As for my life in Chile, I recently bought a bike from some old men who work at a metal shop next door to my house, and I've officially fallen in love with it. It is worn down, old, rusty, squeaky, and has one gear, but it is my baby. I am planning to clean it, strip it, oil it and paint it so that I can revive the soul that I know once lived in it's spokes. I ride my bike all over the city which allows me to avoid the insane public transportation, but I've recently realized that the sidewalks are just as full of people as the noisy buses and metro. Luckily after practicing a few times, you learn to dodge people with finesse and ease, though you sometimes encounter a grumpy old woman who wants nothing to do with bikes on the sidewalk.

Last weekend, I had the opportunity to get away from the city for a little while to go to a little place called Laguna Verde. A Chilean friend of mine invited me to go with her and a friend to her house hidden on the coast of Chile. I didn't realize how beautiful it could possibly be until I arrived. The ride out there wasn't bad at all since we blasted music, ate fresh fruit from the market, and had tons of conversation, and once we arrived I felt like I'd already taken a small vacation just being in the car and escaping from the city. At some point, the road ended and turned to dirt, and we made our way over rocks and potholes that made up the "road". After a little while of trying to secure the fruit, the dog and ourselves, we finally arrived at a small little house on the coast.

I stood for a moment in awe of how something in the world could be so beautiful.







The weekend briefly brought me back to calm New England nights of listening to nature and cooking dinner with a roaring fire in the background. We spent the weekend relaxing, breathing fresh air, staring at the stars, cooking, visiting the beach and roaming the hills/cliffs where the house rested. I'd forgotten how quiet things can get in the middle of nowhere and I'd forgotten how much I need that tranquility in my life.
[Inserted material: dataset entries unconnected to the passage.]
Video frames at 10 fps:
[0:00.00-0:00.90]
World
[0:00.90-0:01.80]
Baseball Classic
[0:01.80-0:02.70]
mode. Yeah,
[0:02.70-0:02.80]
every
Although the city life offers me a lot of excitement and new experiences, I've realized how important it is to be able to see the stars and hear the wind. I've realized how much it calms me to sit in silence for a moment and stare at a beautiful landscape. I'd forgotten how to get in touch with myself and explore my thoughts, and it eased me to know that it's still quite possible.
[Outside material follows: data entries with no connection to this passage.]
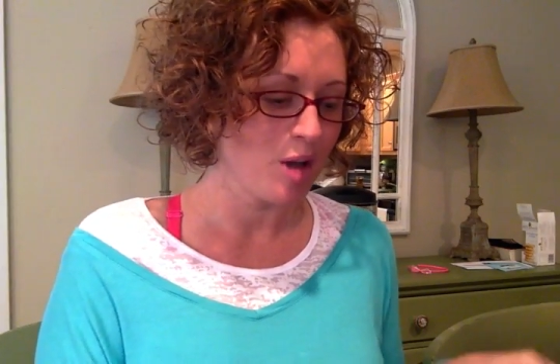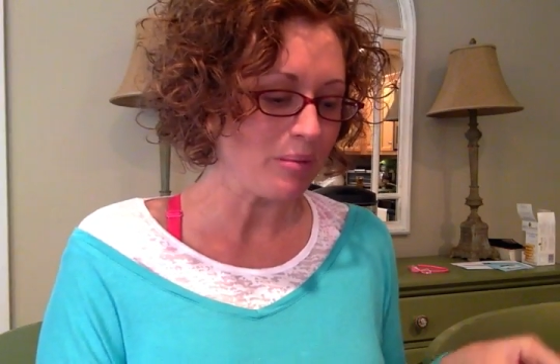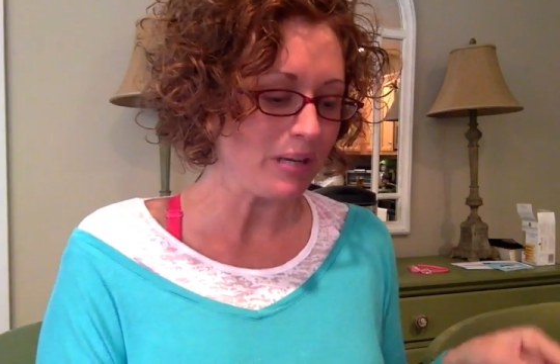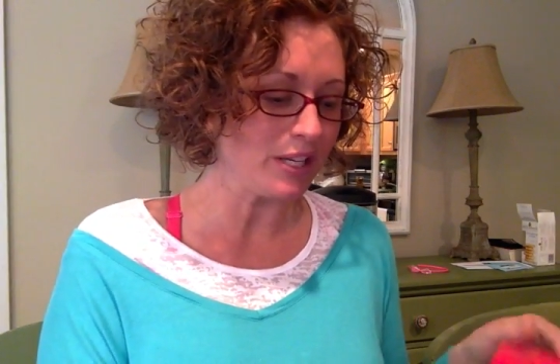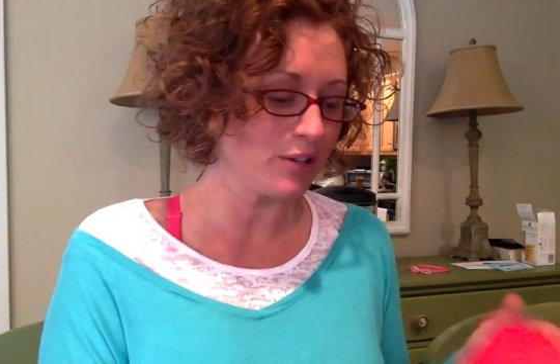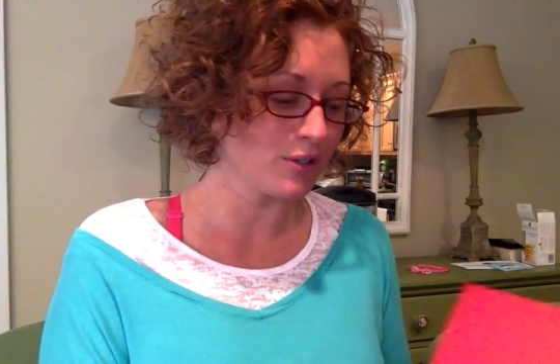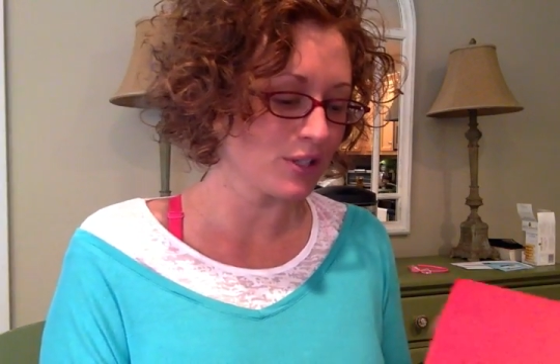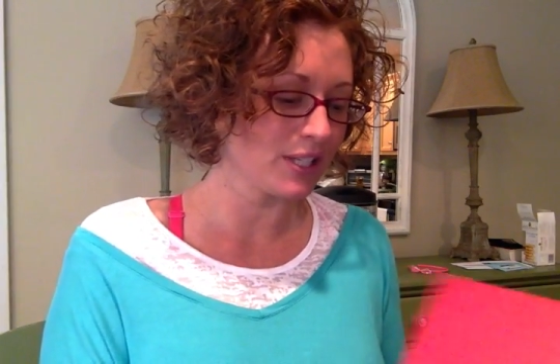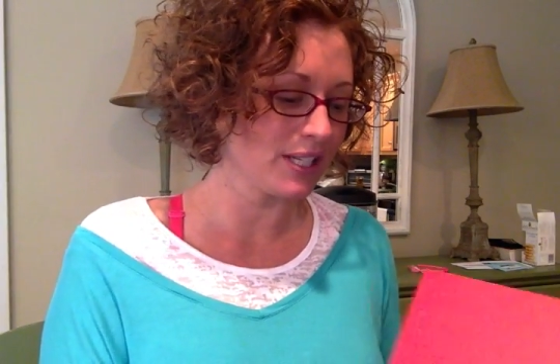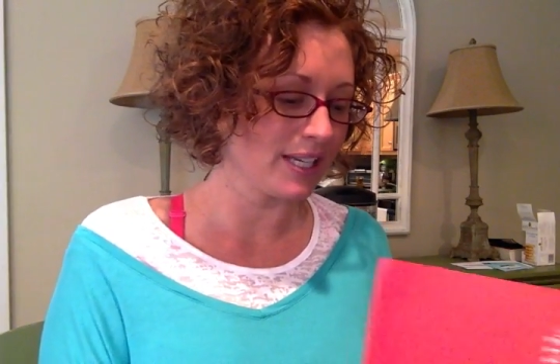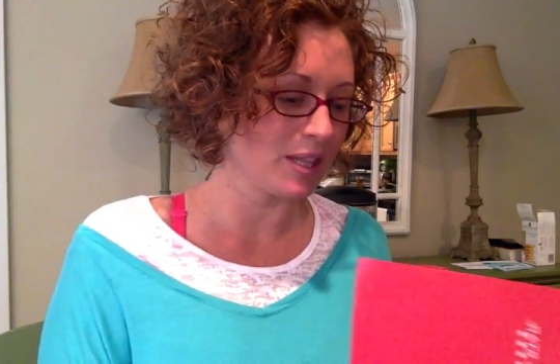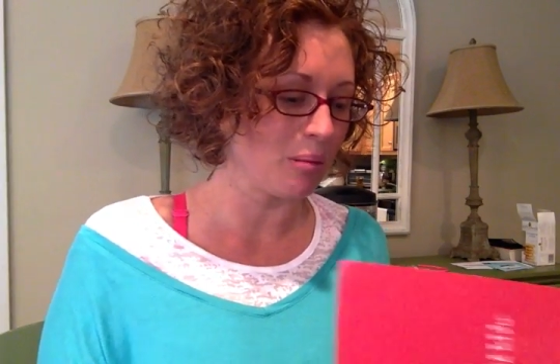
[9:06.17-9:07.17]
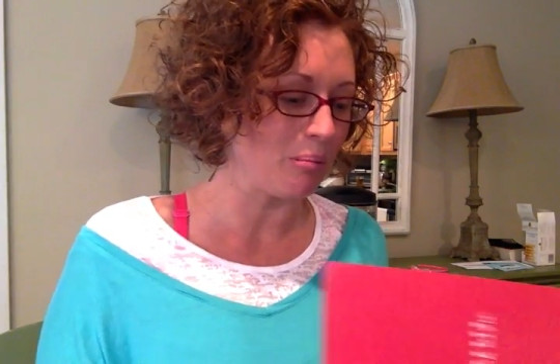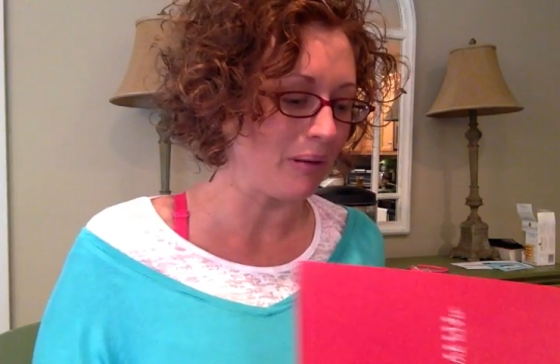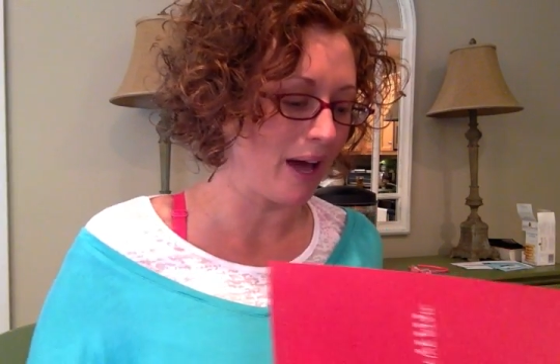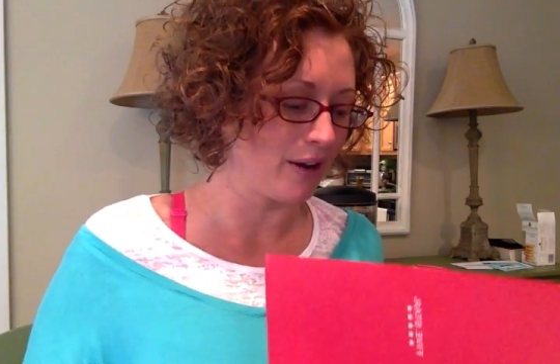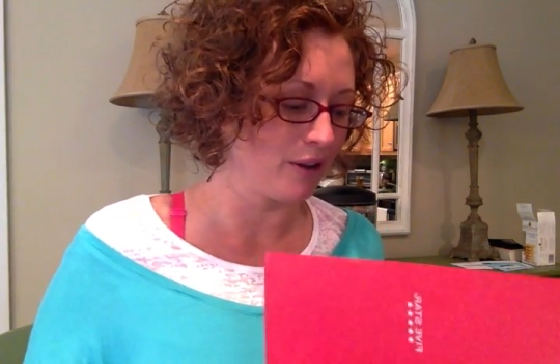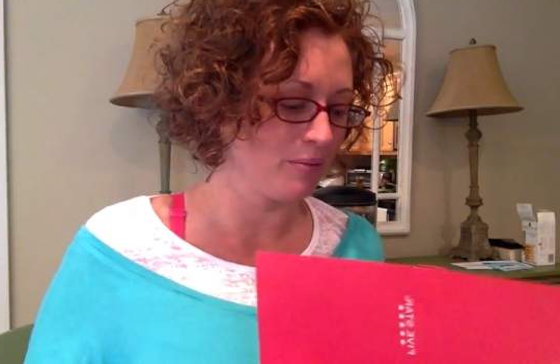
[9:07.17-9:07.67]
But usually at the
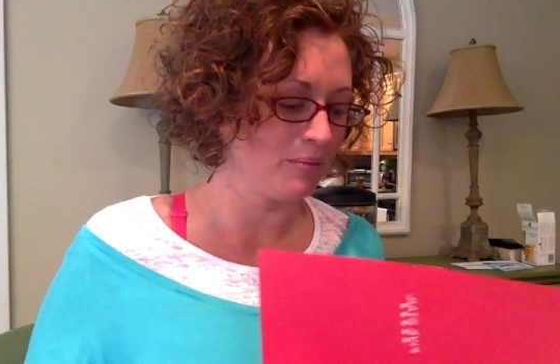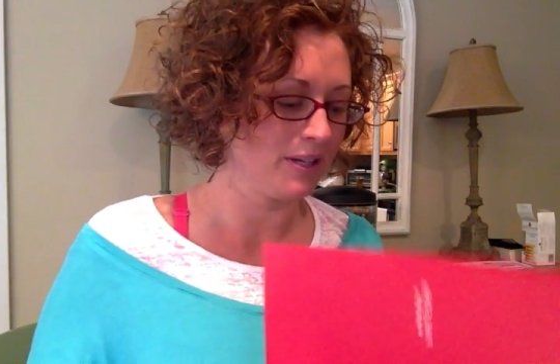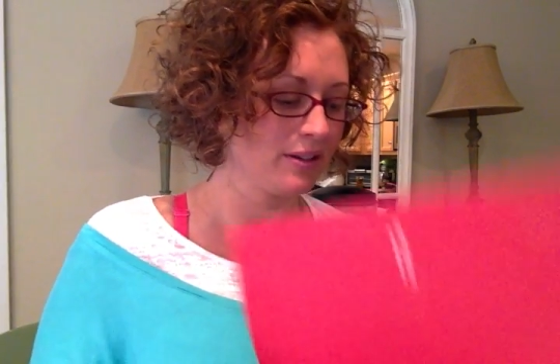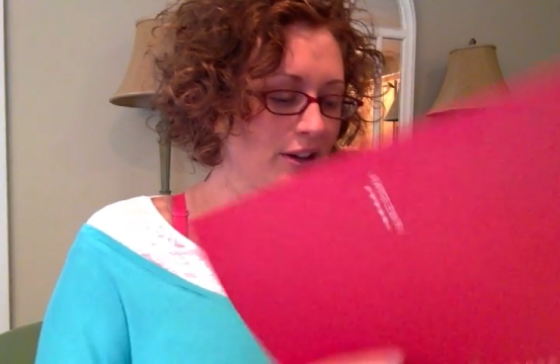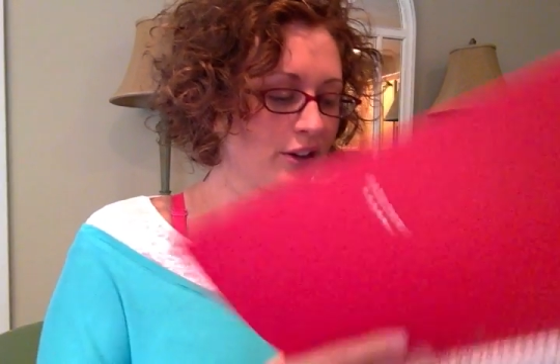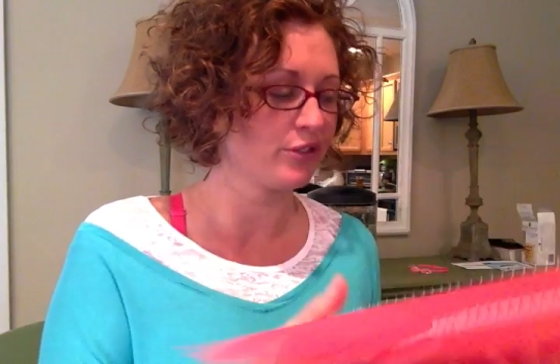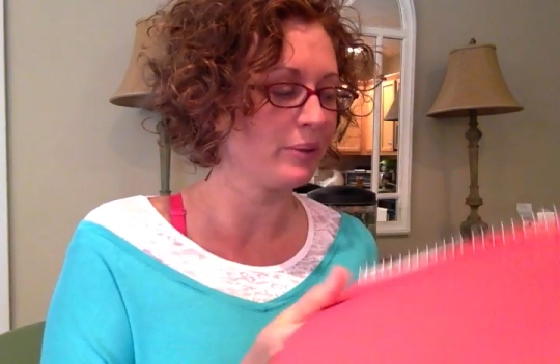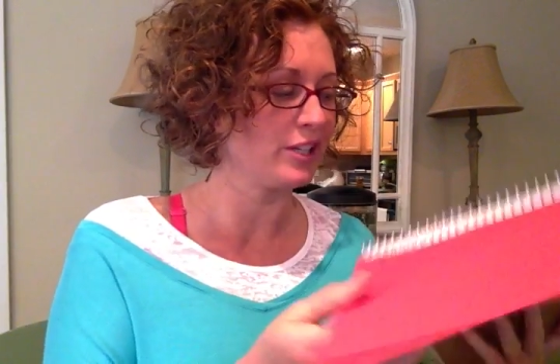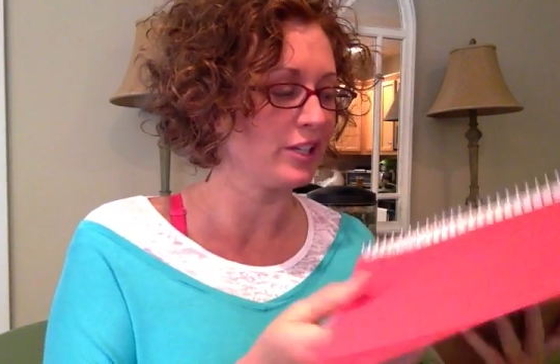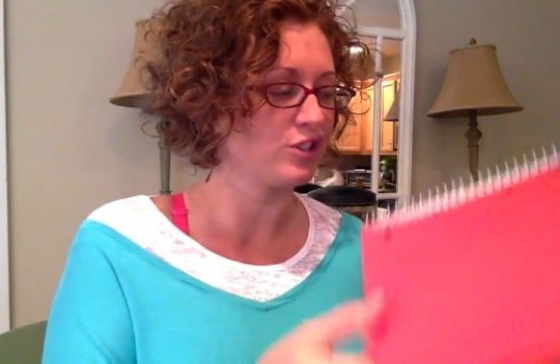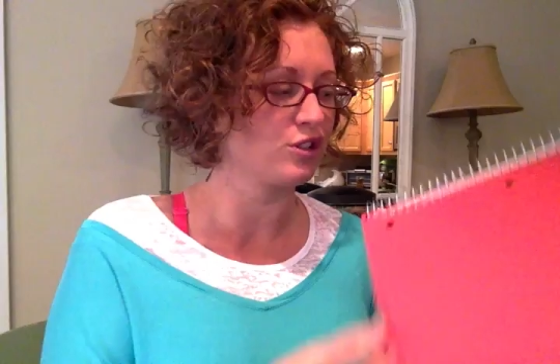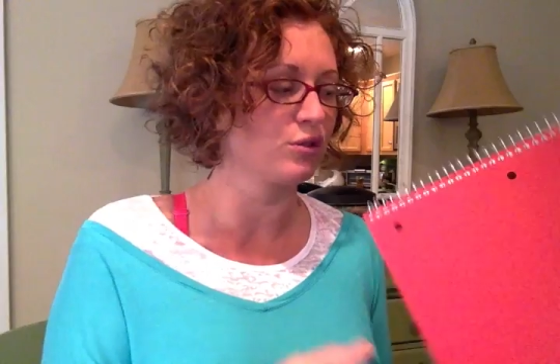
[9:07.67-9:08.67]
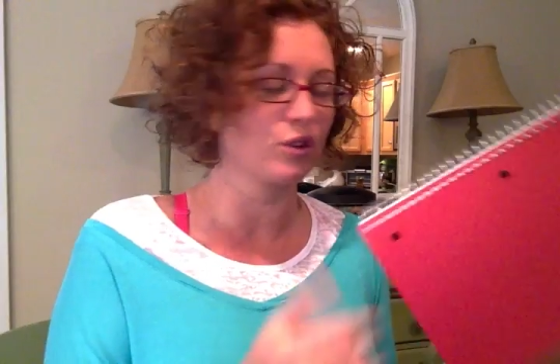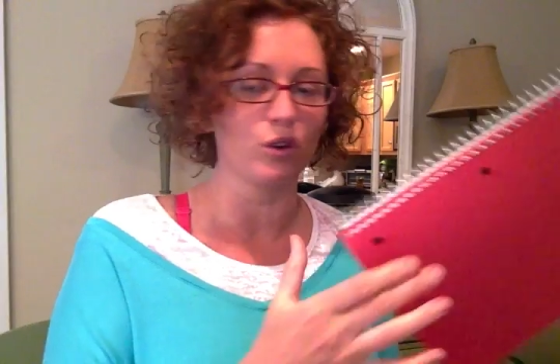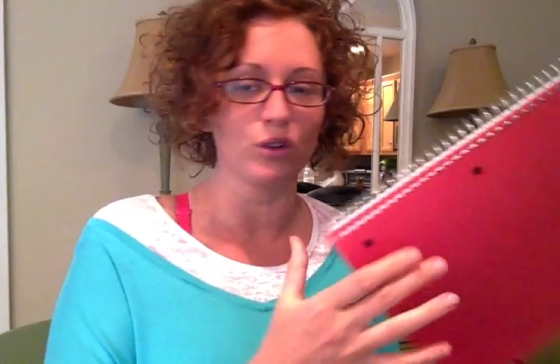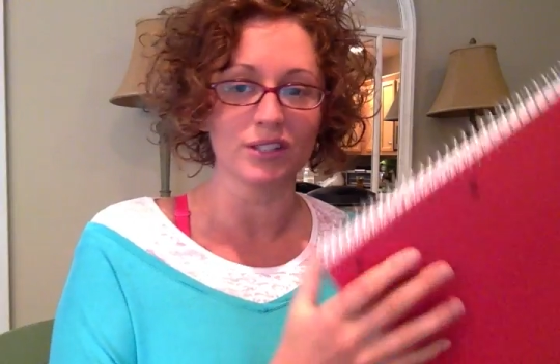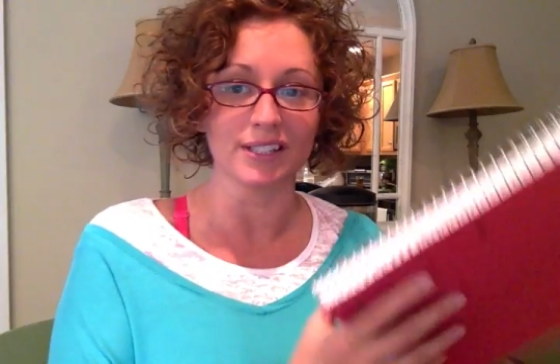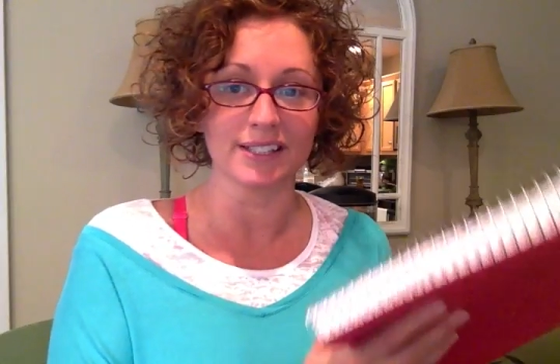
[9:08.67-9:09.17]
bottom of my June
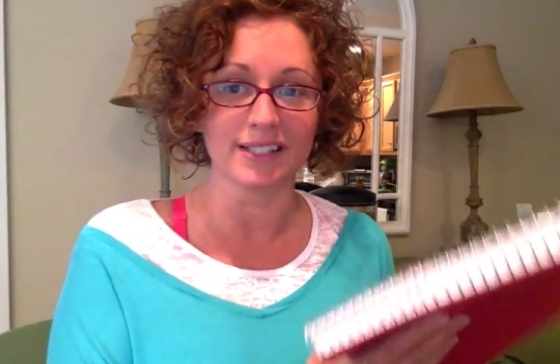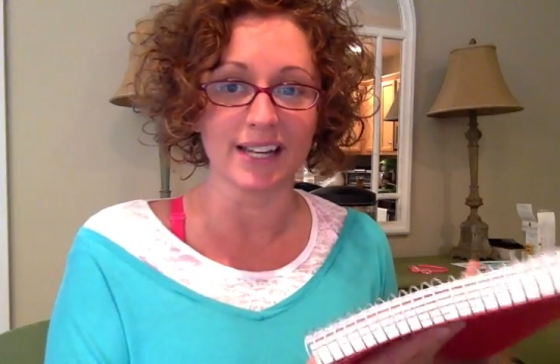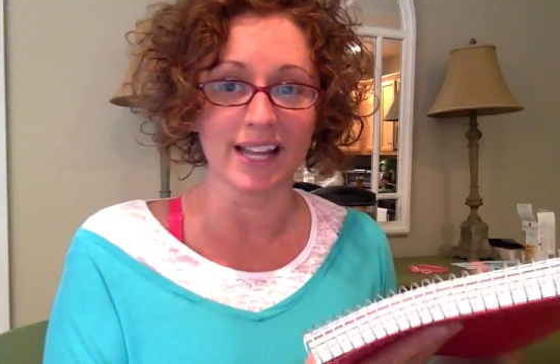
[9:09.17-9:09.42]
goals list,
The weekend went by fast and Sunday night hurried us home. Since then, I've been working working working and trying to get my new schedule (even more classes) settled and organized. Luckily, I won't be adding anymore classes in the next few weeks, so I'll have a chance to catch up on my organization.

The days pass really quickly here. I get lost in the hours that I'm moving throughout the city and keeping myself busy, and I notice that it weighs on me to be out of contact with the ones I love. Luckily, I am making a rather large group of friends here who comfort me and keep my spirits up when I'm feeling down, but the distance has started to become more and more apparent. I am thinking of you all...all the time.

This weekend holds a little bit relaxation from the busy work week, but I'll be staying in the city to take advantage of the city culture. Tonight, I'm off to a Radiohead concert to which I don't have tickets, but I'll be joining many others outside the stadium to enjoy the vibe and the music (and maybe hopefully buy a cheap ticket from someone).

I miss you all dearly. I think about what you are all doing in your lives, and I wish I could jump on my cell phone and quickly check in with people. Please know that I am sending many hugs and much love from down here in Chile.

Keep the hugs overflowing.
Send some to me and I'll be sending them back.

LOVE. LOVE. Y AMOR.

1 comment:

  1. What a nice surprise to find your blog entry this morning. The pictures are beautiful. We miss you as much as you miss us, but we are so happy that you are making a life for yourself there. Love and hugs from us all.